Socially Oriented insurance Schemes


The details of the socially oriented insurance schemes which are currently being operated or partially sponsored by the Central Government targeted at vulnerable sections of the society are as follows:

  • Pradhan Mantri Jeevan Jyoti Bima Yojana (PMJJBY) and Pradhan Mantri Suraksha Bima Yojana (PMSBY) were launched on 9th May, 2015. The cover period under these schemes is 1st June of each year to 31st May of subsequent year. These schemes are offered/ administered through both public and private sector insurance companies, in tie up with scheduled commercial banks, regional rural banks and cooperative banks.
  • PMJJBY offers a renewable one year term life cover of Rupees Two Lakh to all subscribing bank account holders in the age group of 18 to 50 years, covering death due to any reason, for a premium of Rs.330/- per annum per subscriber, to be auto debited from subscriber’s bank account.

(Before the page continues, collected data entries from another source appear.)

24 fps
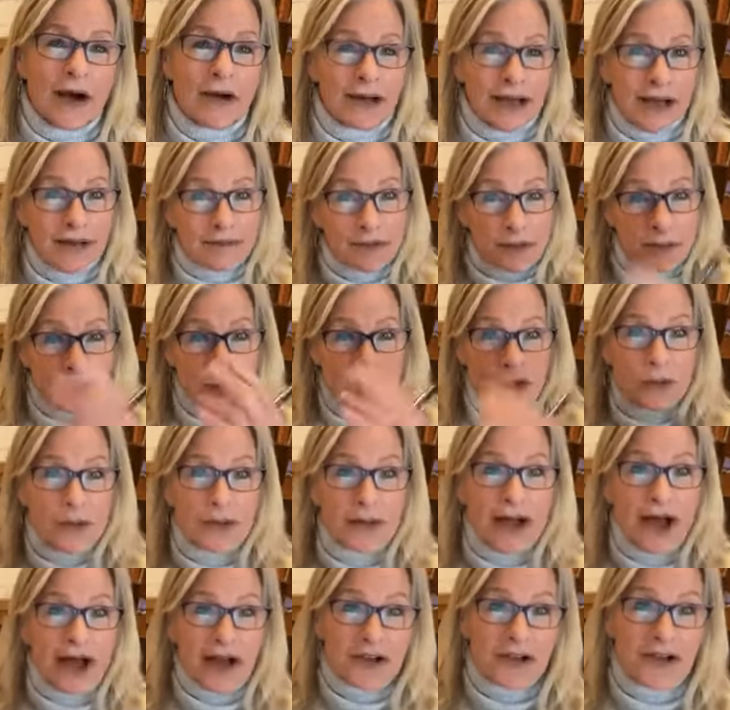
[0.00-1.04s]
I'd have to be
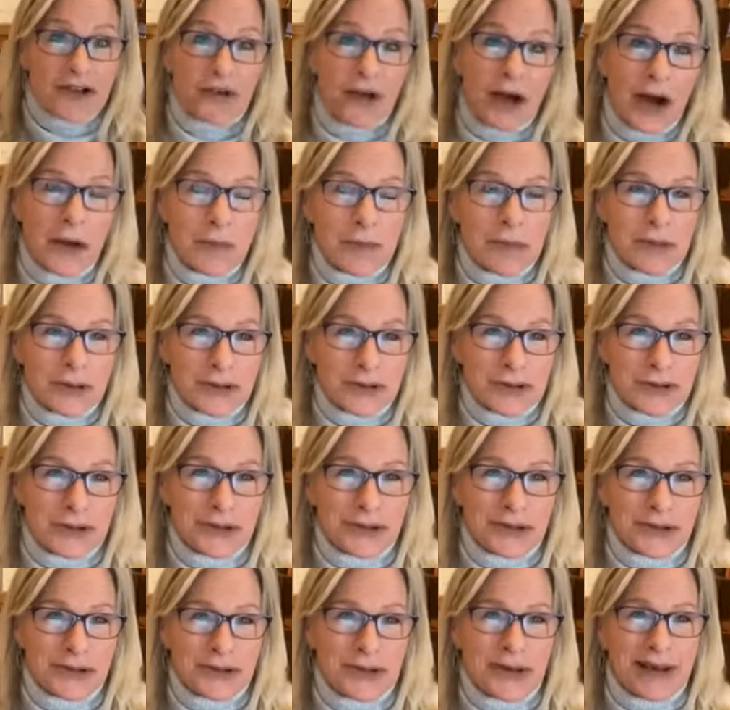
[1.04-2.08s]
doing underground
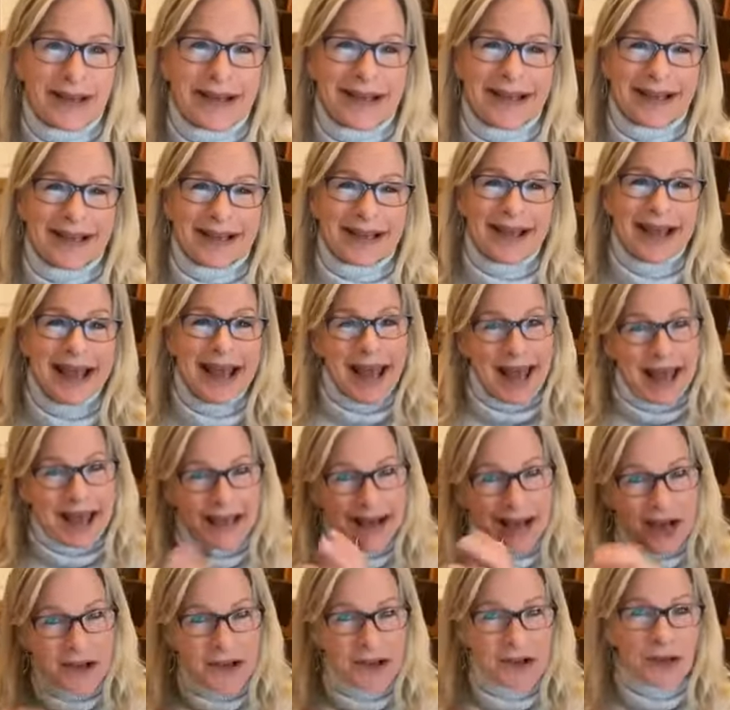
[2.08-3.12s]
personal training and
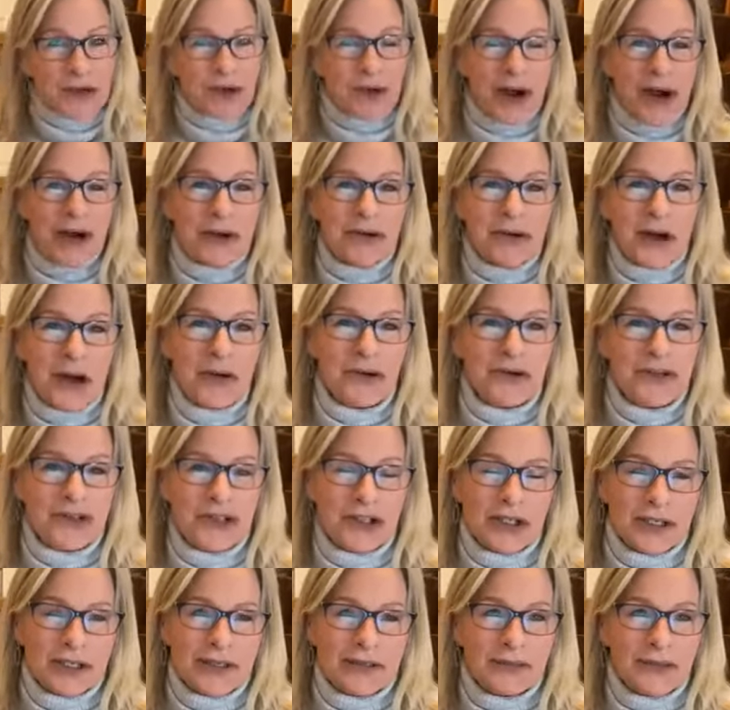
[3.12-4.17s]
underground
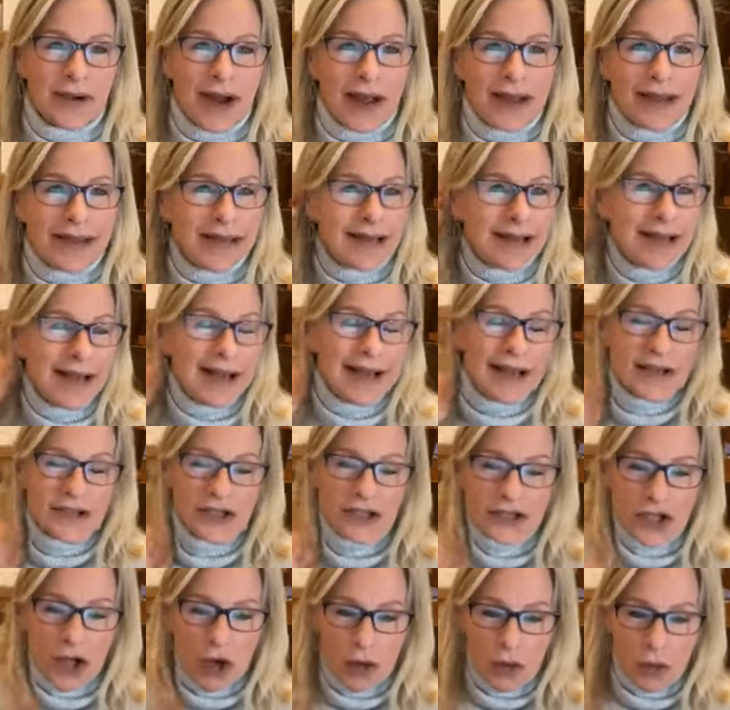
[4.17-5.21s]
coaching, right?
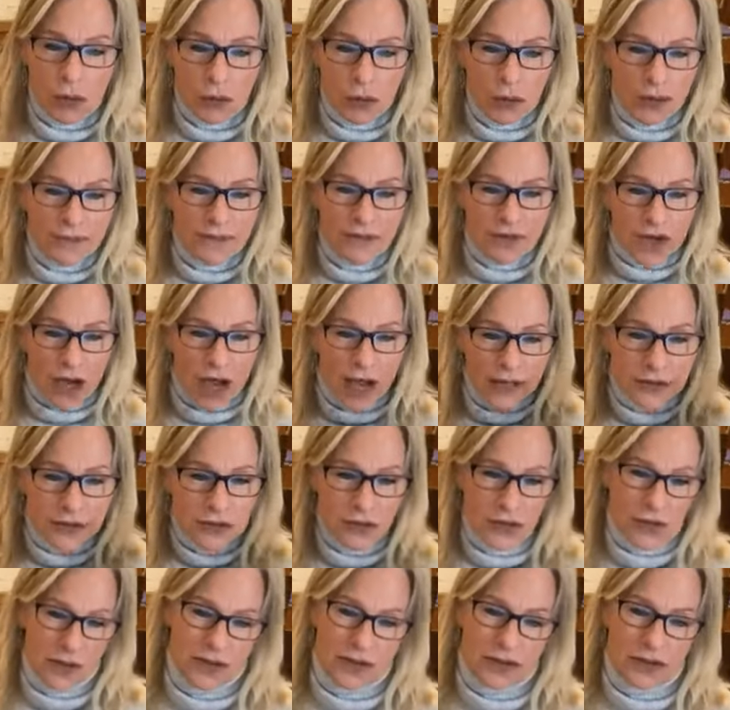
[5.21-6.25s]
So we've got to
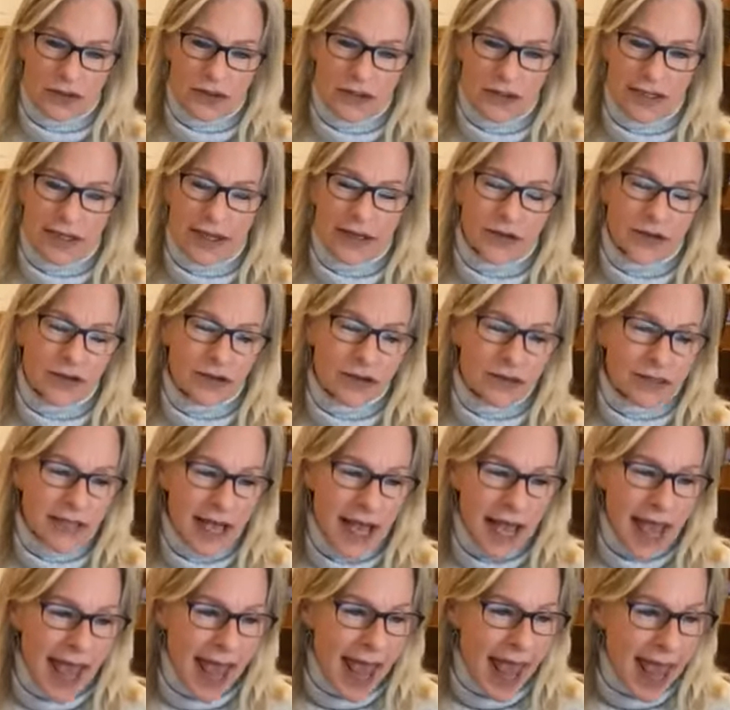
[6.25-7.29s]
raise our standards.
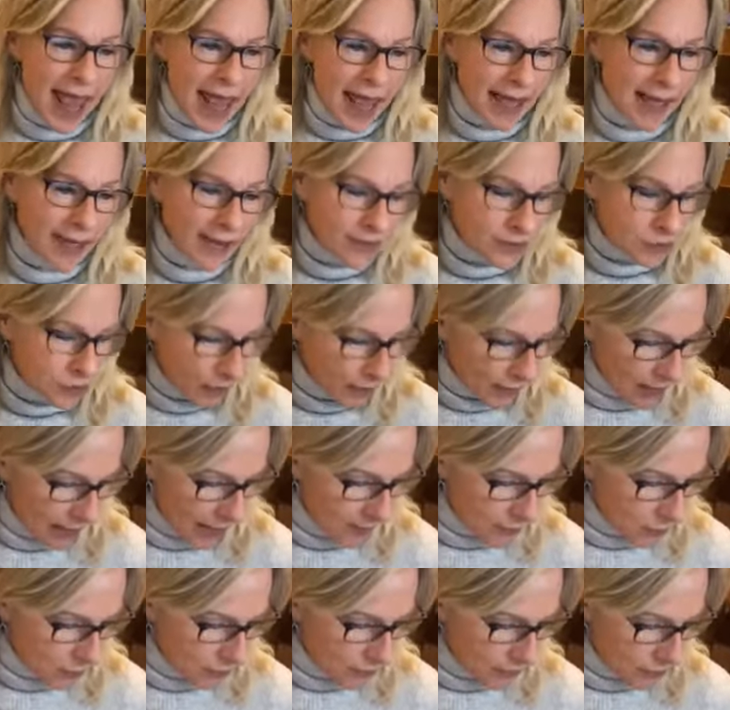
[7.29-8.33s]
And what
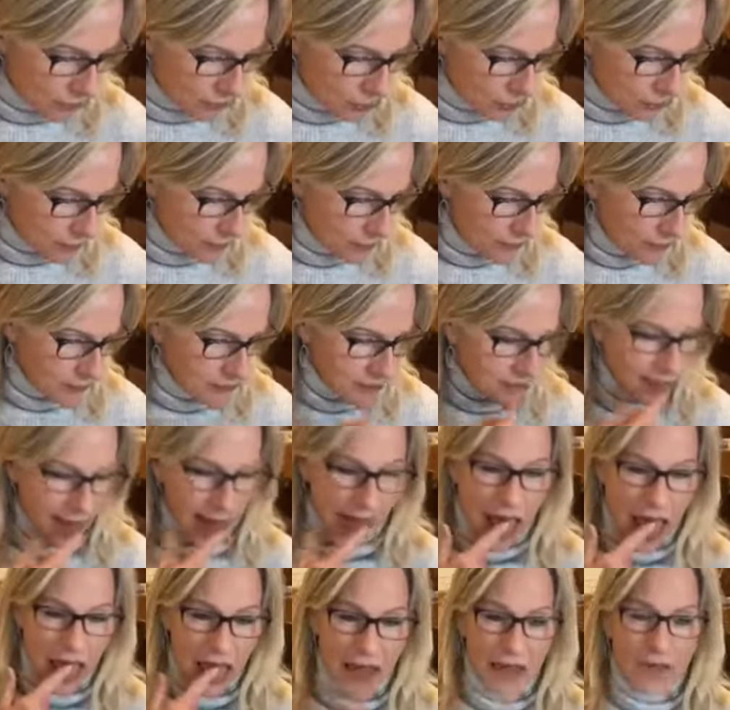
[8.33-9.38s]
I'm going to share with you
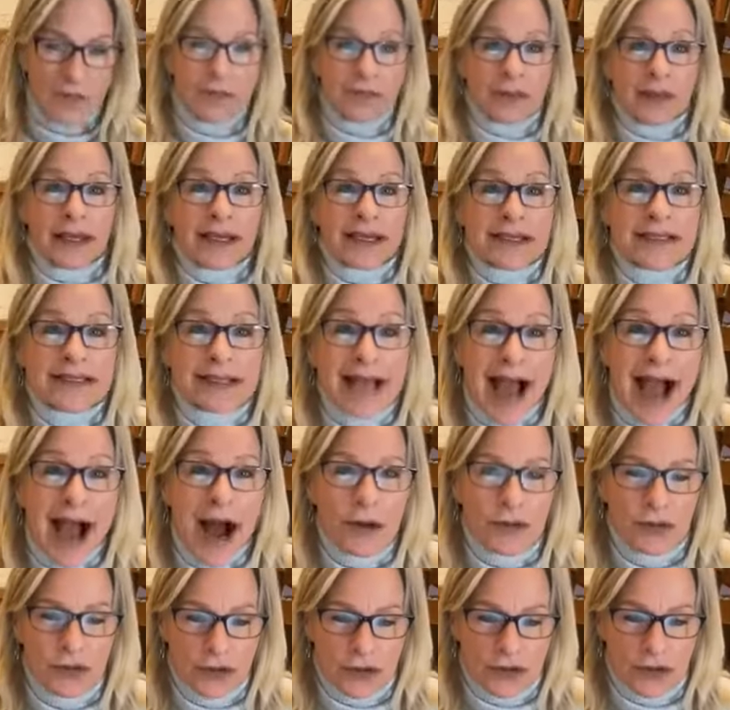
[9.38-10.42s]
today is
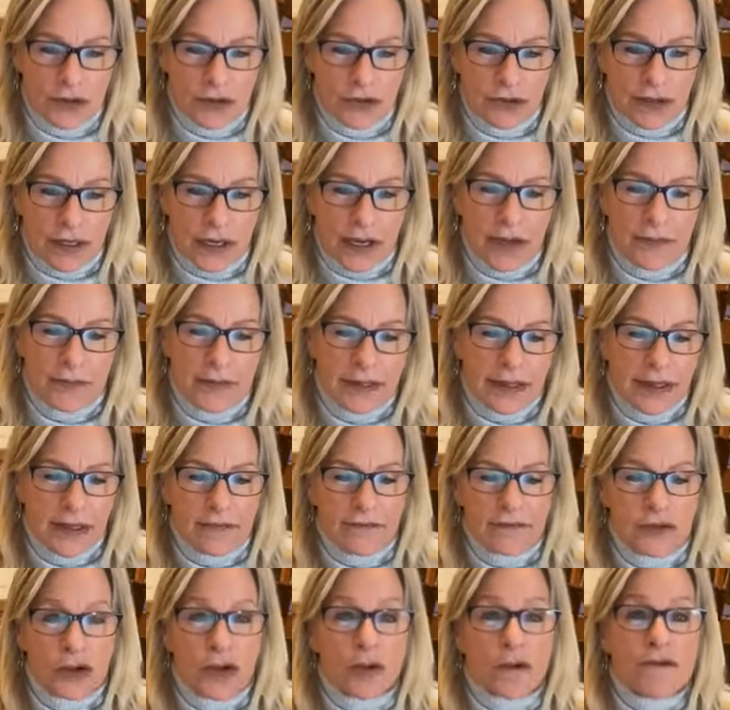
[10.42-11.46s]
how you can do that. I'm going to
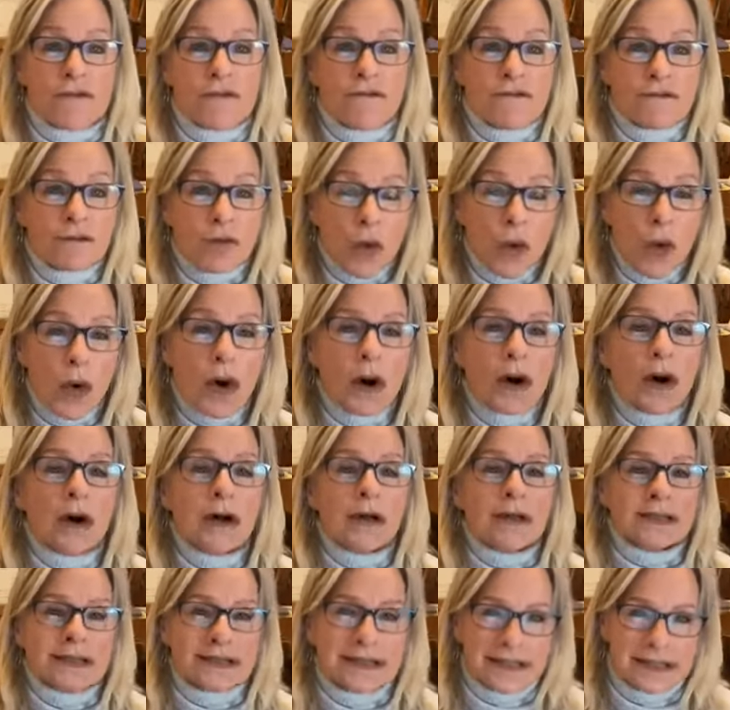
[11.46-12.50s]
give you
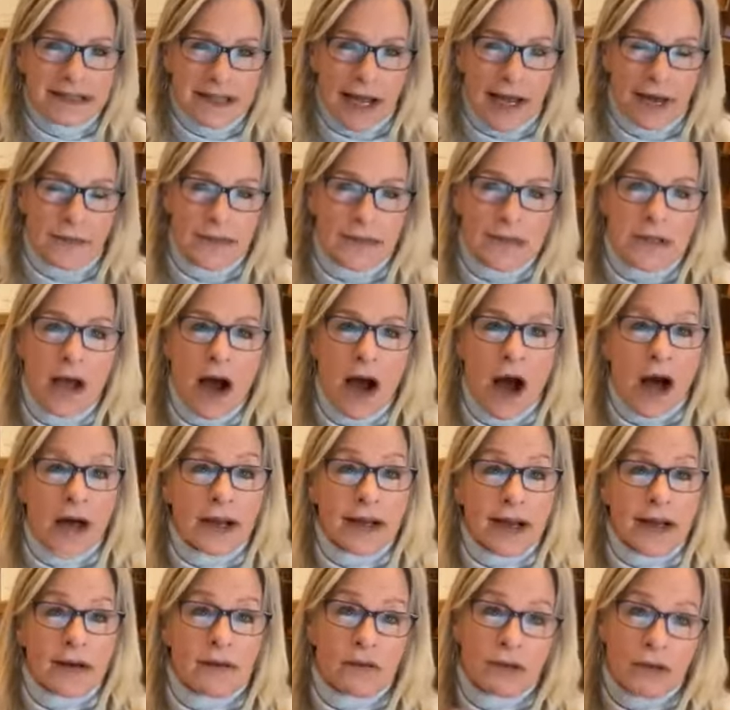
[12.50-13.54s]
four steps on
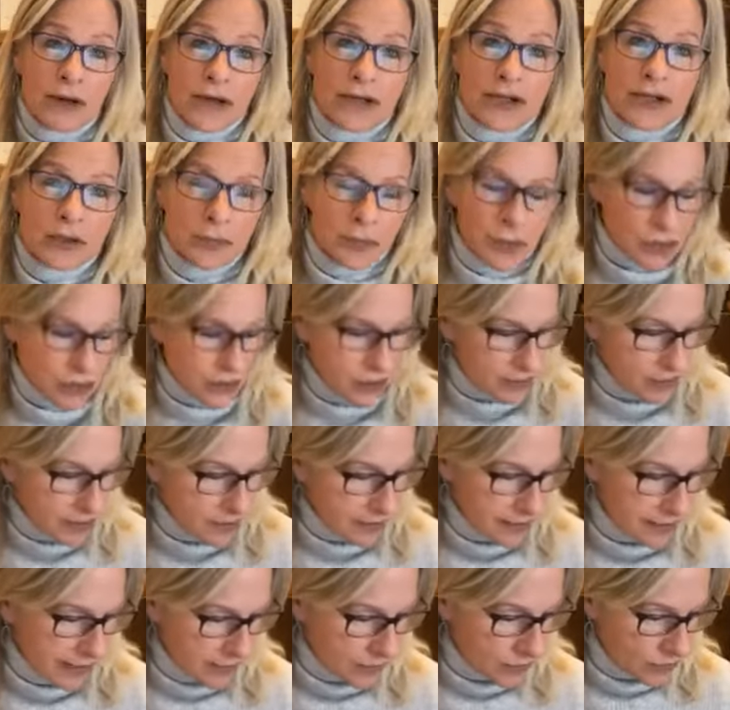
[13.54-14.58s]
how to raise your personal
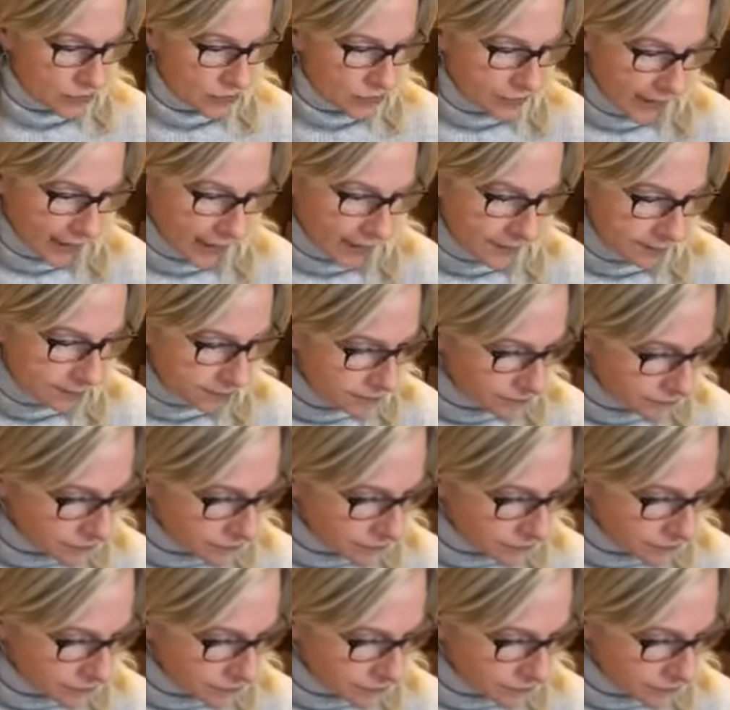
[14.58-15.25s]
standards, okay?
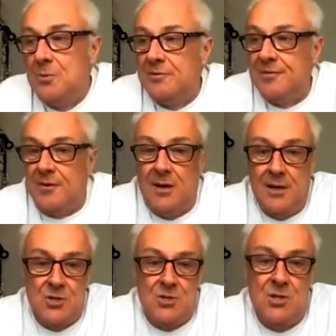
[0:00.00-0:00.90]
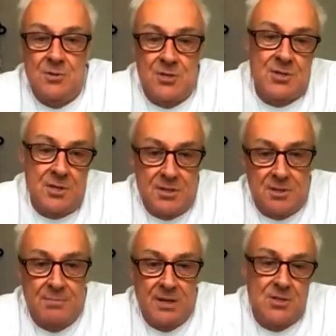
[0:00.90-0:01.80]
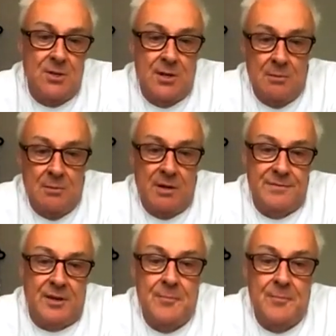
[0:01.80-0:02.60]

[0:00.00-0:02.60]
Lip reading: file, it just uses it as a big circular buffer.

Similarly, PMSBY offers a renewable one year accidental death cum disability cover to all subscribing bank account holders in the age group of 18 to 70 years for a premium of Rs.12/-per annum per subscriber to be auto debited from subscriber’s bank account. The scheme provides a cover of Rs. Two Lakh for accidental death or total permanent disability and Rs One Lakh in case of permanent partial disability.

The above schemes are on self-subscription basis and involves no Government contribution.

  • Government also launched the scheme namely ‘Pradhan Mantri Vaya Vandana Yojana’ (PMVVY) to protect elderly persons aged 60 years and above against a future fall in their interest income due to the uncertain market conditions, as also to provide social security during old age. The scheme provides an assured return of 8% per annum for 10 years. The differential return i.e. the difference between return generated by LIC and the assured return of 8% per annum is borne by Government of India as subsidy on annual basis .Mode of pension payment is monthly, quarterly, half-yearly and annually based on option exercised by the subscriber. The scheme was open initially for subscription for a period of one year i.e. from 4th May, 2017 to 3rd May, 2018. In pursuance to Budget Announcement 2018-19, the scheme has been extended up to 31st March, 2020.The minimum purchase price under the scheme is Rs.1.5 lakh per family for a minimum pension of Rs. 1,000/- per month and the maximum purchase price has been enhanced from Rs.7.5 lakh per family to Rs 15 lakh per senior citizen for a maximum pension of Rs.10,000/- per month.
  • Ministry of Agriculture implements Pradhan Mantri Fasal Bima Yojana (PMFBY) and Restructured Weather Based Crop Insurance Scheme (RWBCIS) with a view to provide comprehensive crop insurance cover against non-preventable natural risks at an affordable rate to farmers. The scheme is compulsory for loanee farmers and voluntary for non-loanee farmers for notified crops in notified areas. Uniform maximum premium of only 2%, 1.5% and 5% of the sum insured to be paid by farmers for all Kharif crops, Rabi crops and commercial/horticultural crops respectively. The difference between premium and the rate of insurance charges payable by farmers is provided as subsidy and shared equally by the Centre and State.
  • The Government of India also implements Ayushman Bharat namely; Pradhan Mantri Jan Arogya Yojana (PMJAY) a centrally sponsored scheme. PMJAY provides health coverage uptoRs. 5 lakh per family, per year for secondary and tertiary hospitalization to over 10.74 crore poor and vulnerable families (approximately 50 crore beneficiaries). PMJAY is an entitlement based scheme. This scheme covers poor and vulnerable families based on deprivation and occupational criteria as per SECC data. PMJAY provides cashless and paperless access to services for the beneficiary at the point of service in any (both public and private) empaneled hospitals across India. There is no restriction on family size, ensuring all members of designated families specifically girl child and senior citizens get coverage. About 1393 packages are available for the beneficiaries under PMJAY. The ratio of premium under PMJAY is 60:40 between Centre and State except North Eastern States and 3 Himalayan States where the ratio is 90:10 with an upper limit for Centre. In the case of Union Territories, the Central contribution of premium is 100% for UTs without legislature, while it is 60:40 for those with legislature.